Urkevitz - Yes this is the R. Indica you sent me. About the fontinalias moss, I didn't really plant it, but let itsink into the tank...I actually wanted to see if it would plant itself. It didn't but actually still has been growing. .

2la - Wow, thanks for the reply, it seemed like you have seen my R. Indica yourself. At first it was growing kinda diagonally towards the surface, then these past few days it started to bend back towards the substate. There definately is the green subspecies growing on the end of each stem, it almost doesn't seem like the same plant; small green leaves very close together - incontrast to the bright pink larger leaves lower down stem. 

You said it will propagate when it has reached a higher level and greater light intensity - is it unusal that mine are doing it now and only about 3.5"-4" long?

I won't be contorting the plant to growing straight since it adds a nice variety as is. The horizontal propagation however kinda concerns me. This is only in a 20 gallon tank and there isn't much room to expand. Does anyone have any picture too share of their entire R. indica? I would like to get idea of its size.


----------



## 2la (Aug 18, 2002)

Rolo737 said:


> 2la - Wow, thanks for the reply, it seemed like you have seen my R. Indica yourself. At first it was growing kinda diagonally towards the surface, then these past few days it started to bend back towards the substate. There definately is the green subspecies growing on the end of each stem, it almost doesn't seem like the same plant; small green leaves very close together - incontrast to the bright pink larger leaves lower down stem.
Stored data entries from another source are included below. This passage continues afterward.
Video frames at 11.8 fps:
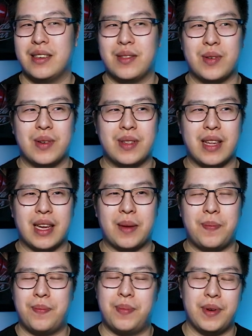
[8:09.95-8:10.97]
or
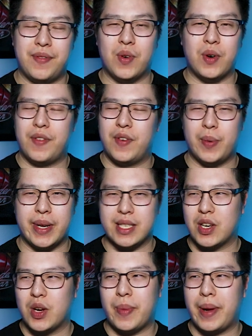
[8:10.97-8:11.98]
like before a few
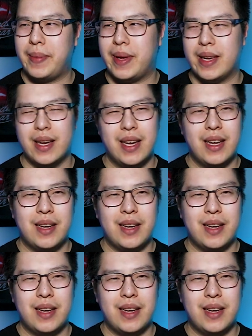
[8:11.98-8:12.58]
weeks ago, maybe,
Actually I would not be surprised if the green variant, currently formally known as _R_. sp. 'Green', is a completely separate species from _R. rotundifolia _(forgive my personal insistence on calling it that rather than referring to it as _R. indica_, which I'm not yet convinced is circulating very much in the hobby today) given how distinct the former's growth is (arching stems; leaves always remain slender and bright green, never turning red no matter the intensity of light). IMO there is no chance that _R_. sp. 'Green' is growing as offshoots from your _R. rotundifolia_, anymore than you'd have an offshoot of _Anubias barteri _var. nana growing off the rhizome of _Anubias barteri _var. barteri or any other anubias species. 



Rolo737 said:


> You said it will propagate when it has reached a higher level and greater light intensity - is it unusal that mine are doing it now and only about 3.5"-4" long?


No, I don't think so. I don't know how intense your lighting is, but the bottom line is that your plant is happy and is looking to propagate in its normal submersed fashion.



Rolo737 said:


> Does anyone have any picture too share of their entire R. indica? I would like to get idea of its size.


Not an answer to your exact request, but here's a website comparing _R_. sp. 'Green' versus _R. rotundifolia_. Unfortunately, the 'arched' growth typical of the former isn't on very good display in any of the photos, so here are a couple of my own (note that the leaves are longer and remain more uniformly slender than _R. rotundifolia_'s):


----------



## Rolo (Dec 10, 2003)

hmm. 2la - I really don't know what plant I seem to have now. I did searches on both R. Rotundifolia and R. Indica, and I get alot of pitures of staight growing, green stem plants, nothing that arches and is close to the pink/red/brown color of my plants BUT, there were a few pictures lumped into the R. Indica search that look exactly like mine...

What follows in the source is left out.